## Work required
Below is a block of records; return all of them exactly, but without the images.
══════════
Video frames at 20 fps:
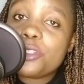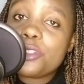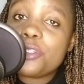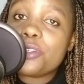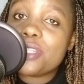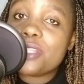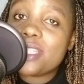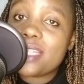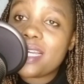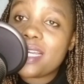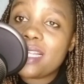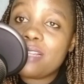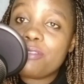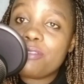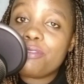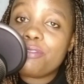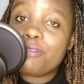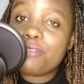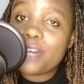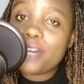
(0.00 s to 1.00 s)
yourself
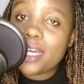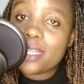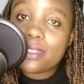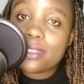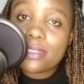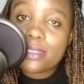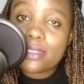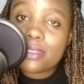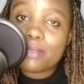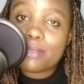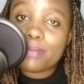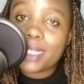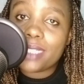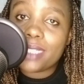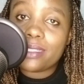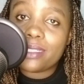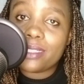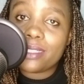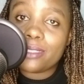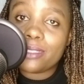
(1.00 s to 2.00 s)
first, my
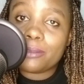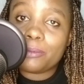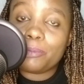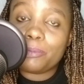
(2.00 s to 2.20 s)
dear.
══════════
## Problem solution
Video frames at 20 fps:
(0.00 s to 1.00 s)
yourself
(1.00 s to 2.00 s)
first, my
(2.00 s to 2.20 s)
dear.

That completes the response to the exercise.